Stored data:
=== Section Start ===

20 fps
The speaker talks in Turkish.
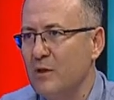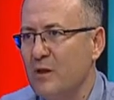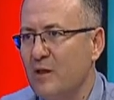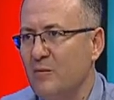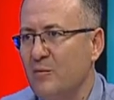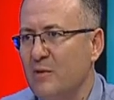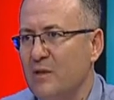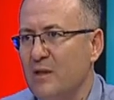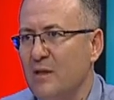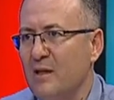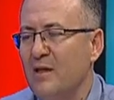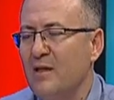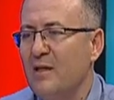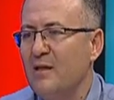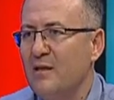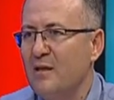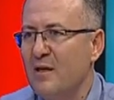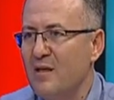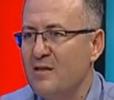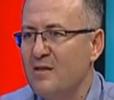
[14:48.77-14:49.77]
ama
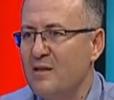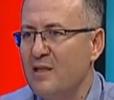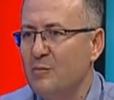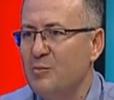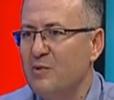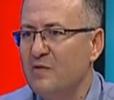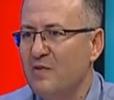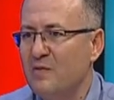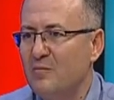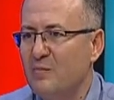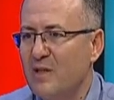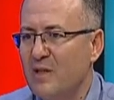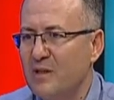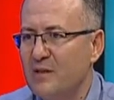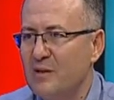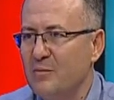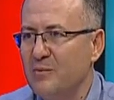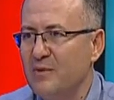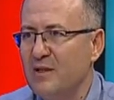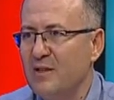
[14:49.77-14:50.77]
kas yapı ve bağ
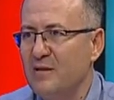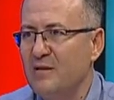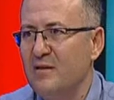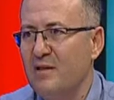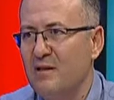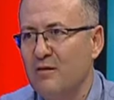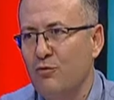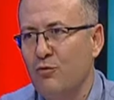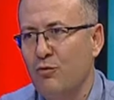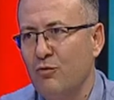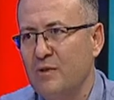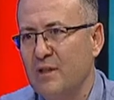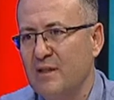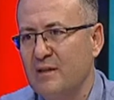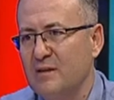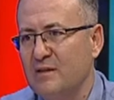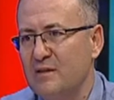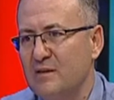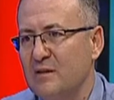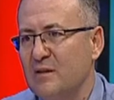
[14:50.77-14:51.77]
yapı da diğer
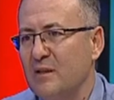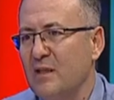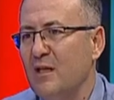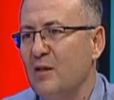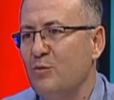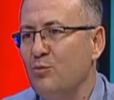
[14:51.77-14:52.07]
kollarıdır.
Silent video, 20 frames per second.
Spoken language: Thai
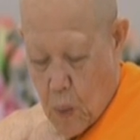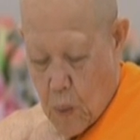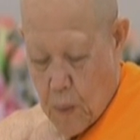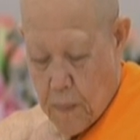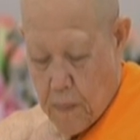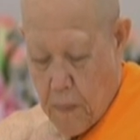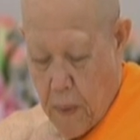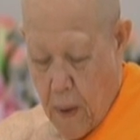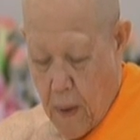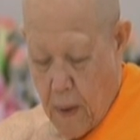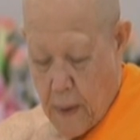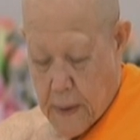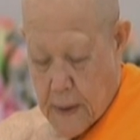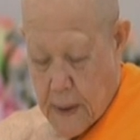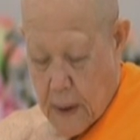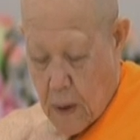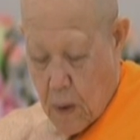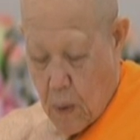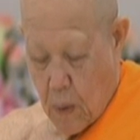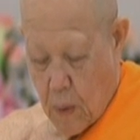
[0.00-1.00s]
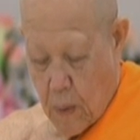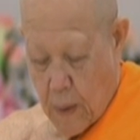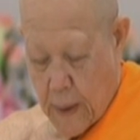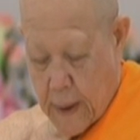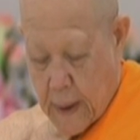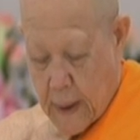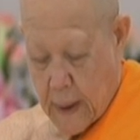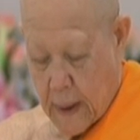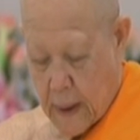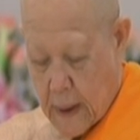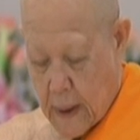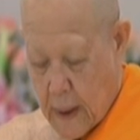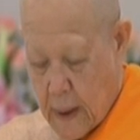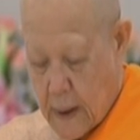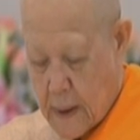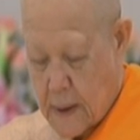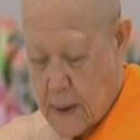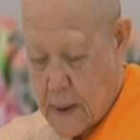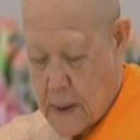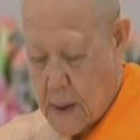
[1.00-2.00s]
คุณพ่อสกล
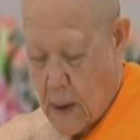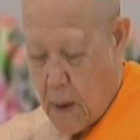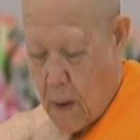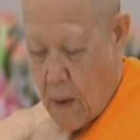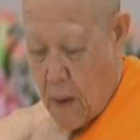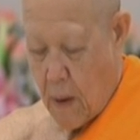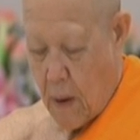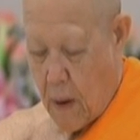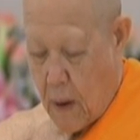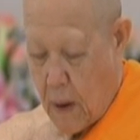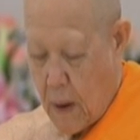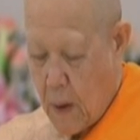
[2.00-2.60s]
สอง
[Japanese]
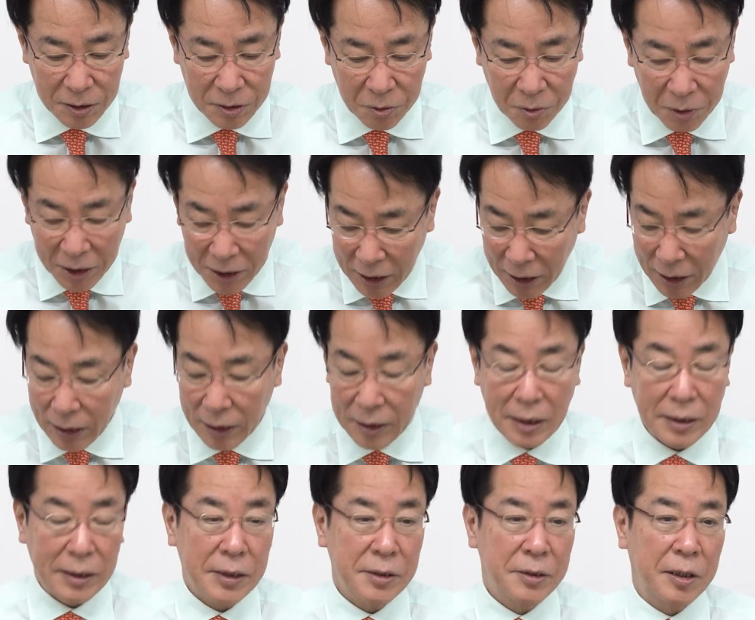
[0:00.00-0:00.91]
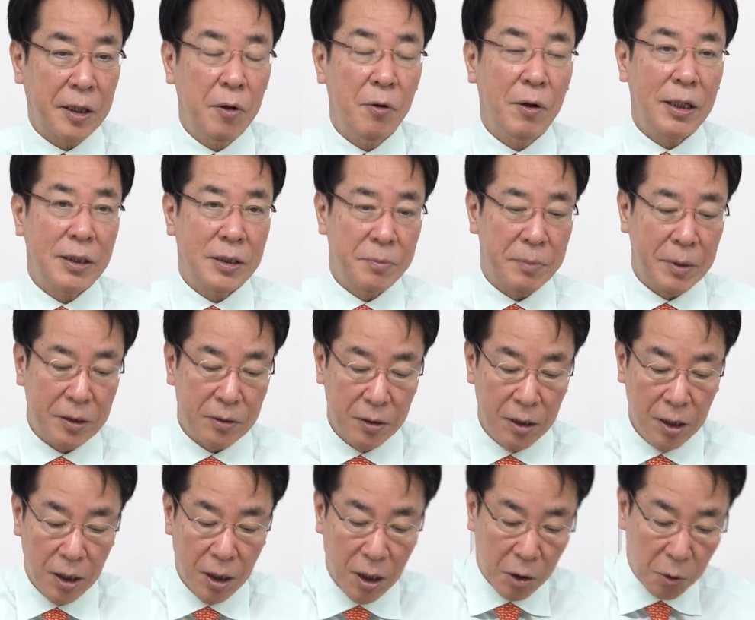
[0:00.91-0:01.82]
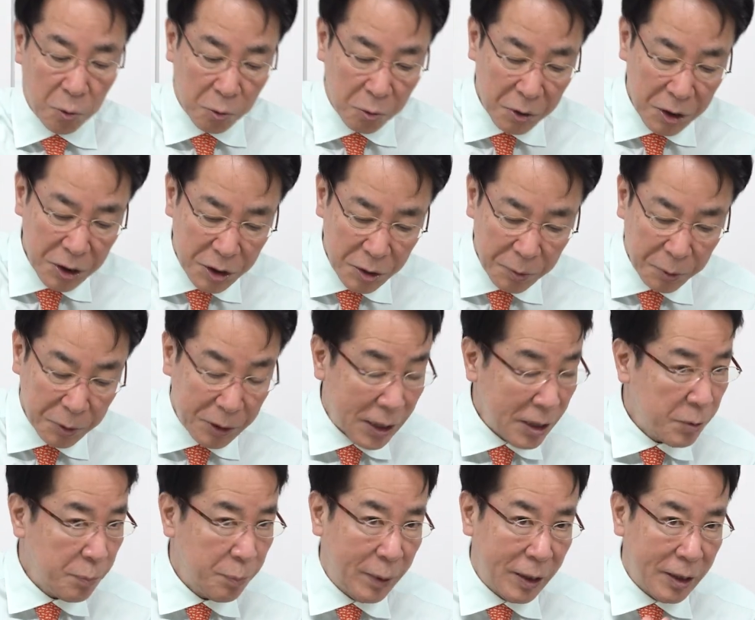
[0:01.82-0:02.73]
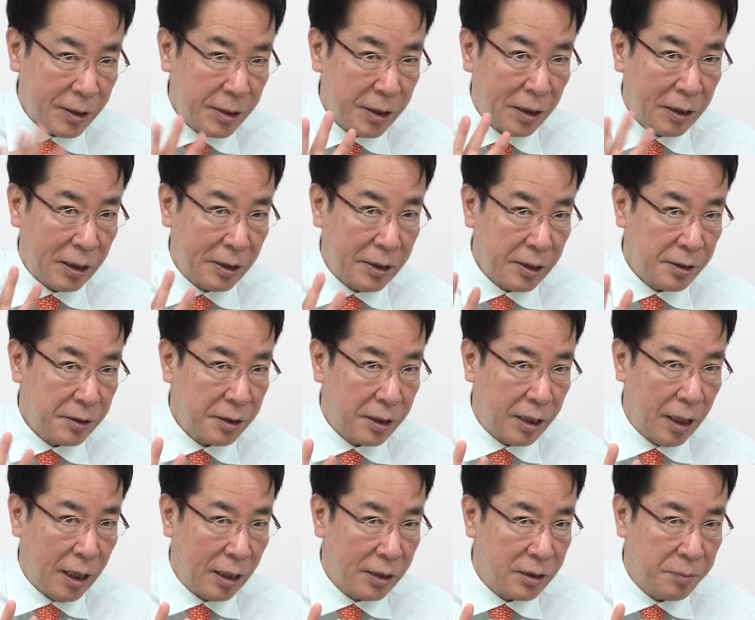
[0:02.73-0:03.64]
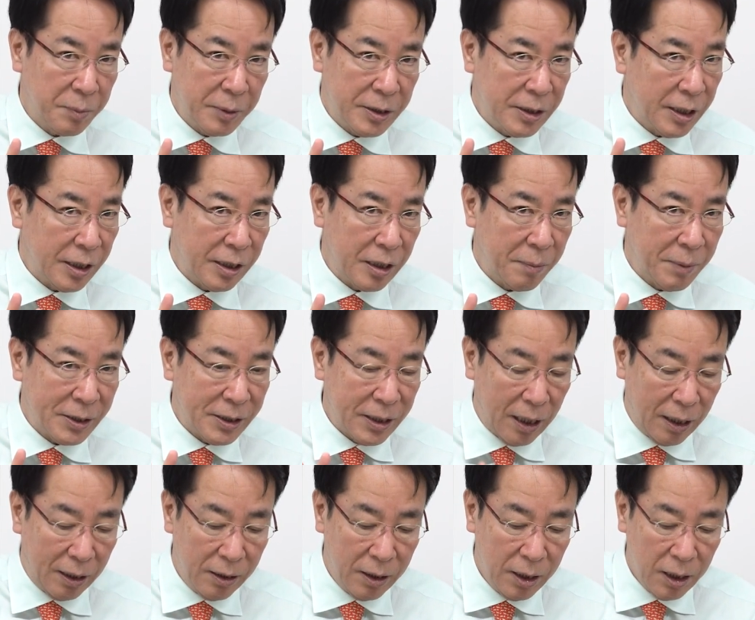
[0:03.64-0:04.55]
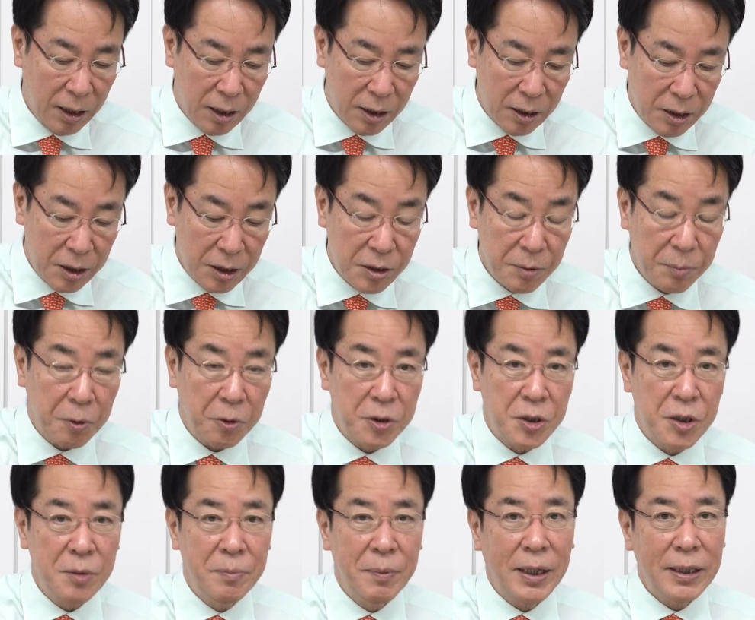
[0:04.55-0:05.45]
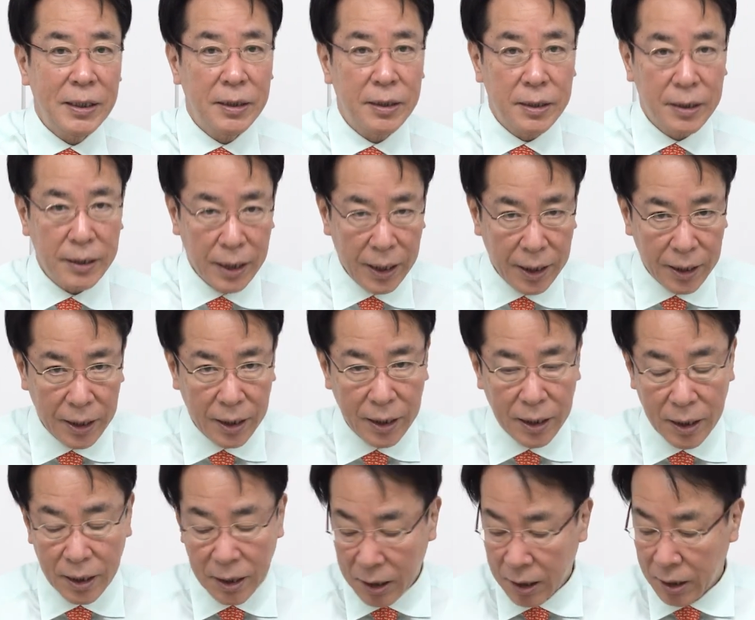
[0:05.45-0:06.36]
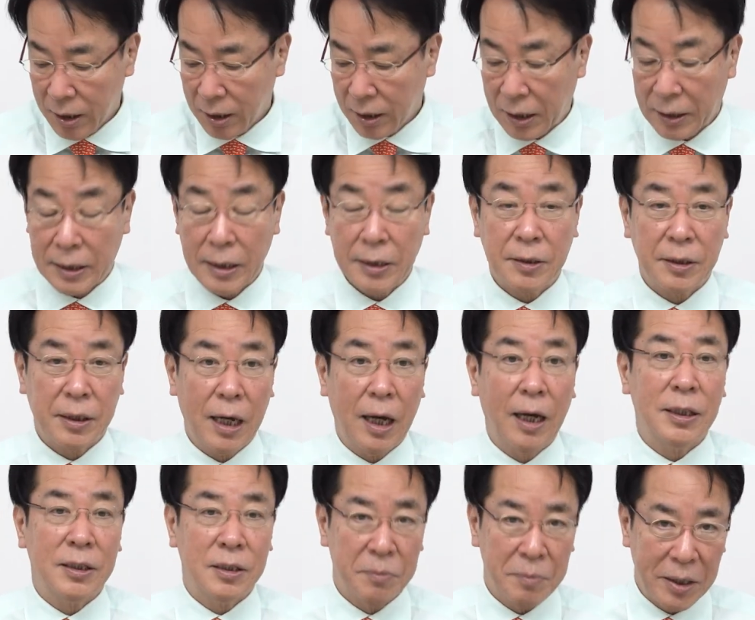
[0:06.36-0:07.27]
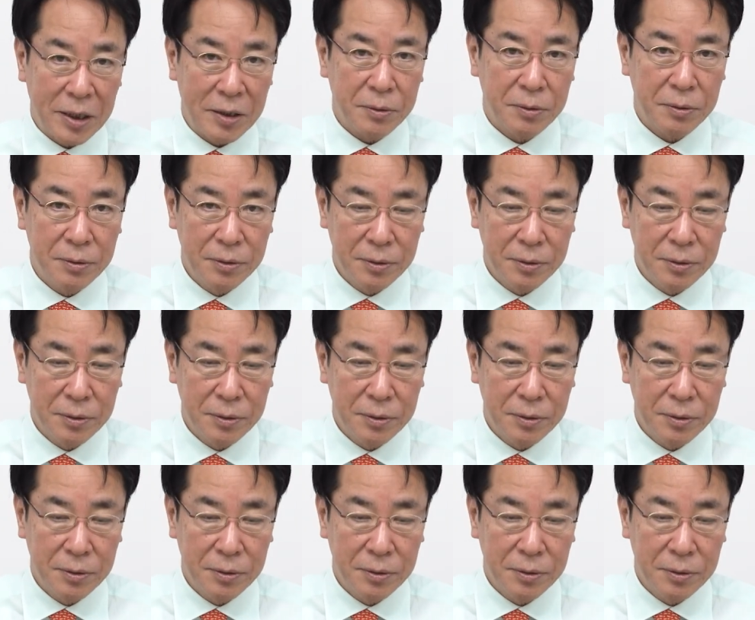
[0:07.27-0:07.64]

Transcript: それから片付けを始めるこのリーチ棒出しっぱなしで片付け始めちゃいけませんリーチ棒をしまって片付け始める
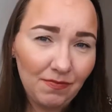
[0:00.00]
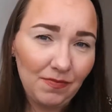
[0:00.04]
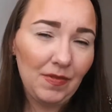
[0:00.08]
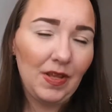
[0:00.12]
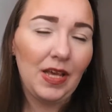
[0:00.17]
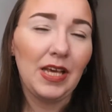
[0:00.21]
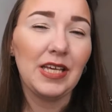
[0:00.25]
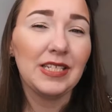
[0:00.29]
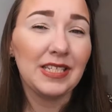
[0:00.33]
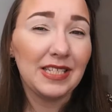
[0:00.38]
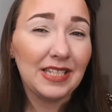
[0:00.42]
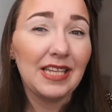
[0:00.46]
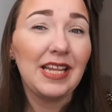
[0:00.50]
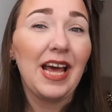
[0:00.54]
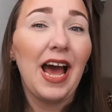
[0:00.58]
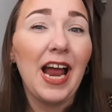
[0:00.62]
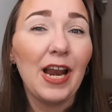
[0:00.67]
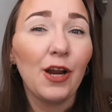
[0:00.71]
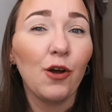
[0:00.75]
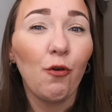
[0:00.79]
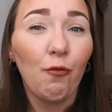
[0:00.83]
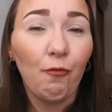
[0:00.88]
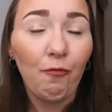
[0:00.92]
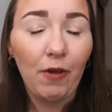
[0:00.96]
es
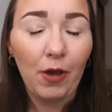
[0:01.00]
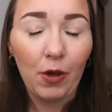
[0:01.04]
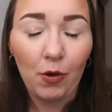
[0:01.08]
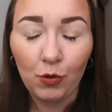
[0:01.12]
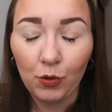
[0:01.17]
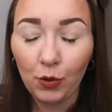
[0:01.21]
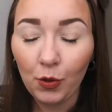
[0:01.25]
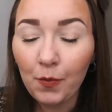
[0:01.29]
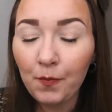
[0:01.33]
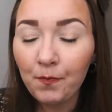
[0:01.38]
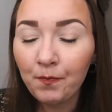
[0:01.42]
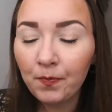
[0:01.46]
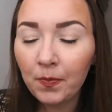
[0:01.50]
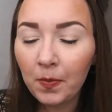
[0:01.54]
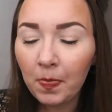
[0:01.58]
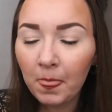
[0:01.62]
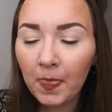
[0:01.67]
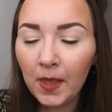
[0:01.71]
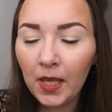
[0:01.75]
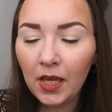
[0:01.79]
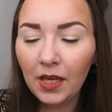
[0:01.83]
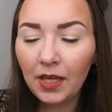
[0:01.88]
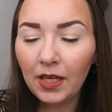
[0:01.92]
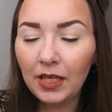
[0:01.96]
algo feo, ¿no?
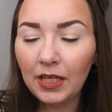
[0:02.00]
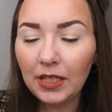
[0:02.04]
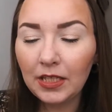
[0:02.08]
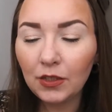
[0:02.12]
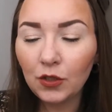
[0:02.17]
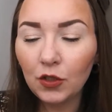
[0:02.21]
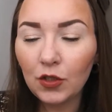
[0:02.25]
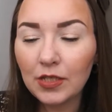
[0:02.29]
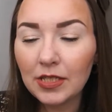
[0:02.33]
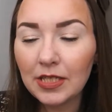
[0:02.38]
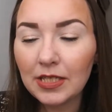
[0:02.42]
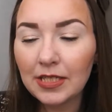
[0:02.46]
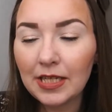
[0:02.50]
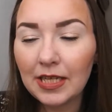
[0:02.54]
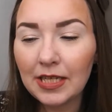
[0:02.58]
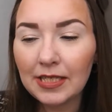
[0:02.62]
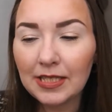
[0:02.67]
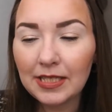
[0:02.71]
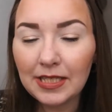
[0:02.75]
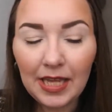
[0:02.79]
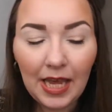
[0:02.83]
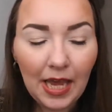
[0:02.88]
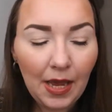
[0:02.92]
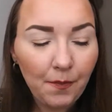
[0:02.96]
Y entonces
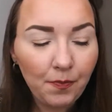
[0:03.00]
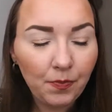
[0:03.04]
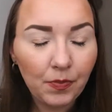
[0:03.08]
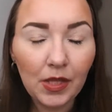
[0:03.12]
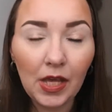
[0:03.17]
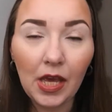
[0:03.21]
este eh,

=== Section End ===

Requirement —
From the records above, transcribe exactly the lines starting at the one containing "[14:50.77-14:51.77]" and ending at the one containing "[0:05.45-0:06.36]". Skip the pictures.

Exercise solution —
[14:50.77-14:51.77]
yapı da diğer
[14:51.77-14:52.07]
kollarıdır.
Silent video, 20 frames per second.
Spoken language: Thai
[0.00-1.00s]
[1.00-2.00s]
คุณพ่อสกล
[2.00-2.60s]
สอง
[Japanese]
[0:00.00-0:00.91]
[0:00.91-0:01.82]
[0:01.82-0:02.73]
[0:02.73-0:03.64]
[0:03.64-0:04.55]
[0:04.55-0:05.45]
[0:05.45-0:06.36]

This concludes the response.